The Court pointed out that it reviews the district court’s factual findings for clear error and reviews de novo the court’s conclusions regarding principles of domestic, foreign, and international law. Bader v. Kramer, 484 F.3d 666, 669 (4th Cir. 2007). It noted that Article 12 of the Convention directs that when a child has been wrongfully removed or retained, the Contracting State shall order the prompt return of a child to his or her country of habitual residence if less than a year has elapsed between the wrongful removal or retention and the commencement of the proceeding, unless one of the enumerated exceptions applies. Convention, art. 12. If the petition is not filed within one year of the child’s removal, the court “shall also order the return of the child, unless it is demonstrated that the child is now settled in its new environment.” For a child to be settled within the meaning of the Convention, the child must have significant connections demonstrating a secure, stable, and permanent life in his or her new environment.” Alcala v. Hernandez, 826 F.3d 161, 170 (4th Cir. 2016). The “well-settled” defense, however, is not applicable if the petition was filed within one year after the wrongful removal or detention. Article 12 states “[t]he general rule that when a court receives a petition for return within one year after the child’s wrongful removal, the court shall order the return of the child forthwith.” Lozano v. Alvarez, 572 U.S. 1, 5 (2014); see also Miller, 240 F.3d at 402 n.14 (finding that “the ‘well-settled’ defense [ ] has no application” because “the petition was filed within a year of the wrongful removal”).
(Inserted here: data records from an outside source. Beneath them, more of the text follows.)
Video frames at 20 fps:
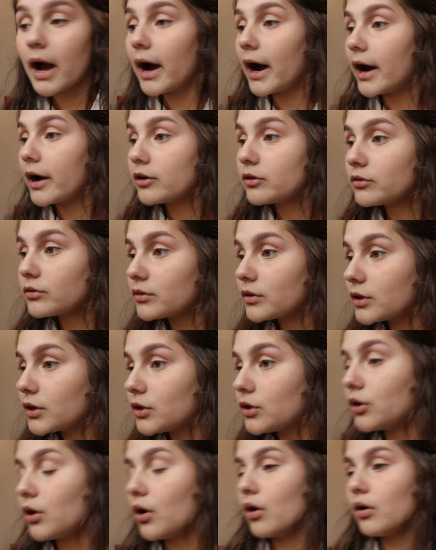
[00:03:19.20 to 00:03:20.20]
I don't really
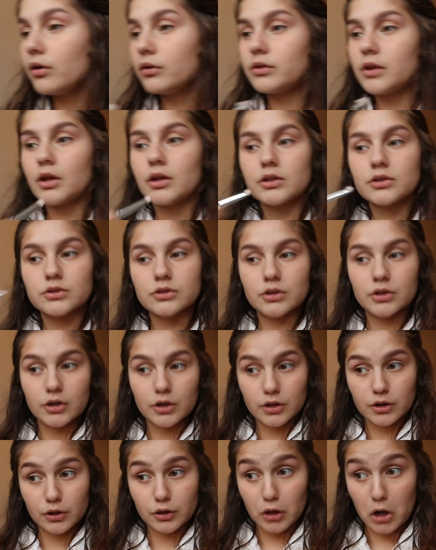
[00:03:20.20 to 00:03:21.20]
know if that looks
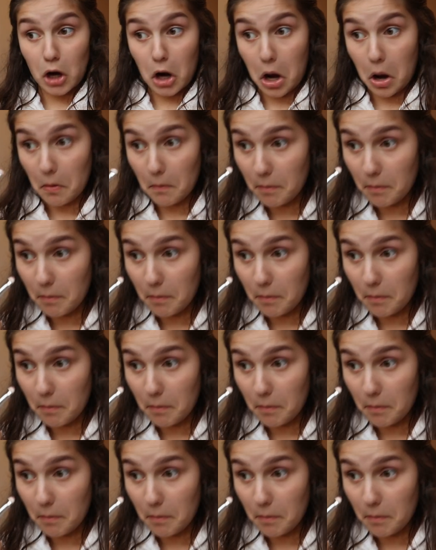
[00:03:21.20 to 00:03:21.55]
good or not.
Tthe district court found that the father established that the child was wrongfully removed from her habitual place of residence in violation of his custody rights. Nevertheless, the court allowed the mother to establish that the child is now well settled in the United States, reasoning that it could consider this defense because the father unreasonably delayed in filing the petition for return even though it was filed within the one-year period. Finding that it had equitable discretion to consider the mother’s “well-settled” defense even when the petition was filed within one year of the wrongful removal, the court determined that the mother established this defense and thereby denied the father’s petition.
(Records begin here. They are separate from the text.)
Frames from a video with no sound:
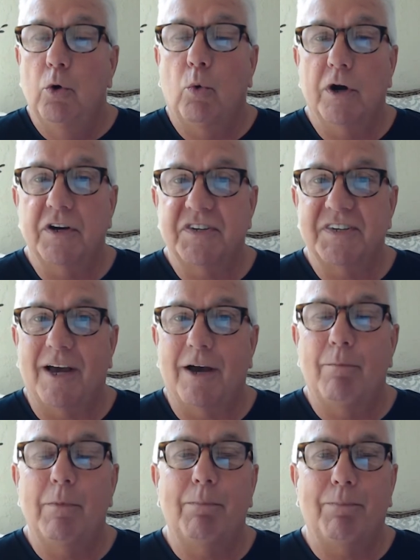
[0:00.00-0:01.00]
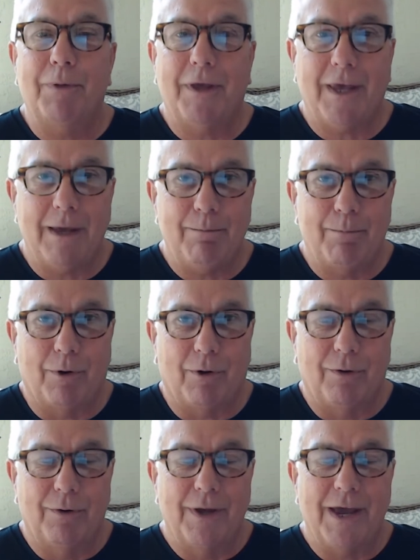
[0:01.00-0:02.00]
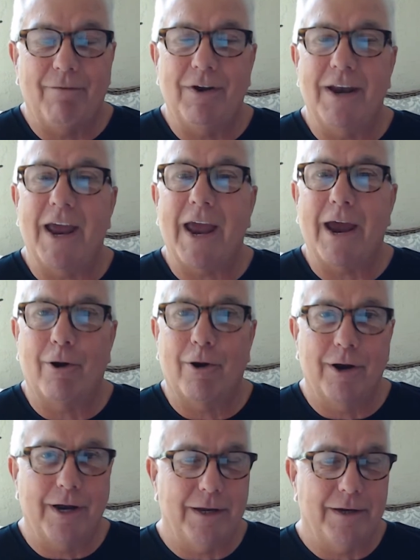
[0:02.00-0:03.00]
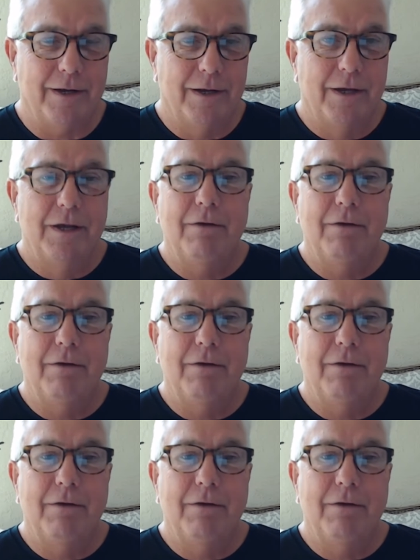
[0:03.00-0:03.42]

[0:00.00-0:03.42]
where some people have inherited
The Eleventh Circuit held that the district court’s finding that it could consider the “well-settled” defense even if the petition was filed within the one-year timeframe is not supported by the Convention or case law analyzing the relevant articles. See Convention, art. 12; Lozano, 572 U.S. at 5. It is mandatory under Article 12 that if the court determines that the petition for return is filed within one year of removal, with exceptions that are not relevant here, the child must be returned to her country of habitual residence. Miller, 240 F.3d at 402 n.14. Accordingly, it vacated the district court’s order denying the petition for return and directed the district court on remand to expeditiously grant the petition for return and order the prompt return of the child to Sweden, her country of habitual residence.